这才只是第二个视频,距离第一个视频过去了三周而已,而后续的视频足足有几十个。
我闭了闭眼睛,深吸一口气,那个畜生接下来还对我的妈妈做了什么?他有没有将妈妈彻底催眠洗脑……我实在是不敢往下想了。
但我必须知道,我必须弄清楚高金波这头肥猪到底把我妈妈催眠到了什么程度,以及我到底还有没有机会和时间把妈妈从他手里拯救出来?
我飞快地滑动着鼠标,指腹在滚轮上磨得发烫,屏幕上几十个视频缩略图飞速掠过,每一帧闪过的画面里都有妈妈的身影——有时她穿着素净的衬衫,有时是居家的棉麻长裙,有时甚至只裹着一条浴巾。
我不敢停下来细看任何一个,因为我怕自己一旦停下,就再也没有勇气继续往下翻了。
我最终将鼠标对准了文件夹最底端的一个视频上,这是最新的一个。我倒要看看,妈妈现在究竟被他催眠到什么程度了。
我深吸一口气,双击点开了它。
录像开始播放。
还是那间熟悉的简陋办公室,高金波坐在座椅上,日光灯管发着惨白的光,墙上的挂钟指向六点三十,画面右上角的日期显示是昨天。
我的目光在办公室里迅速扫了一圈,忽然顿住了——办公桌面上空空荡荡的,之前催眠妈妈的那台笔记本电脑不见了。

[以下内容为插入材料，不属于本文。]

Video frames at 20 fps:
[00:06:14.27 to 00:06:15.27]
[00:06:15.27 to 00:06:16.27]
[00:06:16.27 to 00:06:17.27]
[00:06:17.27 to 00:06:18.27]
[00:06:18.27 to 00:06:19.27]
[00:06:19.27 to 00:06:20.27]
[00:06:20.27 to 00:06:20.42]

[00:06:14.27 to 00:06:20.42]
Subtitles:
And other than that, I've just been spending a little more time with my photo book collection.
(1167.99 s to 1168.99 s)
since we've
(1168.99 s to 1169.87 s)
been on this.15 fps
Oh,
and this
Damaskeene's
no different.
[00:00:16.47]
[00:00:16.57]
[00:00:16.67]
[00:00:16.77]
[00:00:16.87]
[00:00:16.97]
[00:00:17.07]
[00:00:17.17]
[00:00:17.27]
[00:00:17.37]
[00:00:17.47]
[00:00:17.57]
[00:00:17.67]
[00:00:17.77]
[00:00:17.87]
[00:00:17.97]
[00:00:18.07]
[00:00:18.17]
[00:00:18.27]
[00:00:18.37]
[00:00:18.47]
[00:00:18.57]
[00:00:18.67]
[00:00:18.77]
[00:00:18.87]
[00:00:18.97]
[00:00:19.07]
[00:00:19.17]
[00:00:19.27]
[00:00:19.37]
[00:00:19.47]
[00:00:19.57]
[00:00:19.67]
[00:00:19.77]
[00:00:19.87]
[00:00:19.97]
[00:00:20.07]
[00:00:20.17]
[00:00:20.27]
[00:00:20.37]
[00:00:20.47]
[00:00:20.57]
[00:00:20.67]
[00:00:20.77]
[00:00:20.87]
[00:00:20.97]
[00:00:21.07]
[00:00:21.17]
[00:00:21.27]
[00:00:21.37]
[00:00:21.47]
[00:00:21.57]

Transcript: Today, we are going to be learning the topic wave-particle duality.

办公桌上没有电脑,那个之前每次都会出现在妈妈面前、让她盯着看的电脑,这次居然没有放在桌上。
这意味着什么?
是不是催眠已经不需要那个螺旋纹了?
是不是那些指令已经彻底刻进了妈妈的脑子里,不需要任何道具就能随时生效了?
我的心一下子提到了嗓子眼。
没有电脑,意味着没有催眠用的螺旋纹,那么今天妈妈会有什么反应?
高金波已经不需要用工具来辅助催眠了吗?
还是说,妈妈已经被洗脑到了不需要任何外部提醒、已经完全将他视作主人的那种最终催眠状态?
我咽了口唾沫,死死盯着屏幕。
挂钟的指针一格一格地跳,六点四十、六点四十五、六点五十……当分针跳到五十整的那一刻,办公室的门被人从外面推开了。
我整个人像被雷击了一样,死死瞪着屏幕里走进来的那个身影,大脑一片空白。
妈妈走了进来,但我简直不敢相信那是我的妈妈。
她今天化了一个精致的淡妆,细细的眼线勾出眼尾微微上挑的弧度,浅粉色的唇彩让那双本就柔软的嘴唇看起来更加饱满润泽,两颊扫了一层淡淡的腮红,衬得皮肤白里透红,整个人美艳得像是从时尚杂志上走下来的职业模特。
她上身穿着一件白色的衬衫,领口敞开了一颗扣子,两团傲人的雪白从领口下若隐若现地挤出来,那两座饱满圆润的山峰在衬衫薄薄的布料下撑出挺翘的弧度,每走一步都会轻轻晃动;下身是一条黑色的包臀裙,裙摆堪堪只到大腿中部,把浑圆肥美的臀部裹得紧紧的,臀肉在裙子下挤出诱人的轮廓;两条笔直修长的美腿上包裹着一双薄薄的黑丝,黑丝在日光灯下泛着若有若无的光泽,勾勒出小腿优美的弧线和大腿丰腴的线条;脚上踩着一双细跟的黑色高跟鞋,鞋跟在地板上敲出清脆的嗒嗒声,每一声都像是敲在我心上。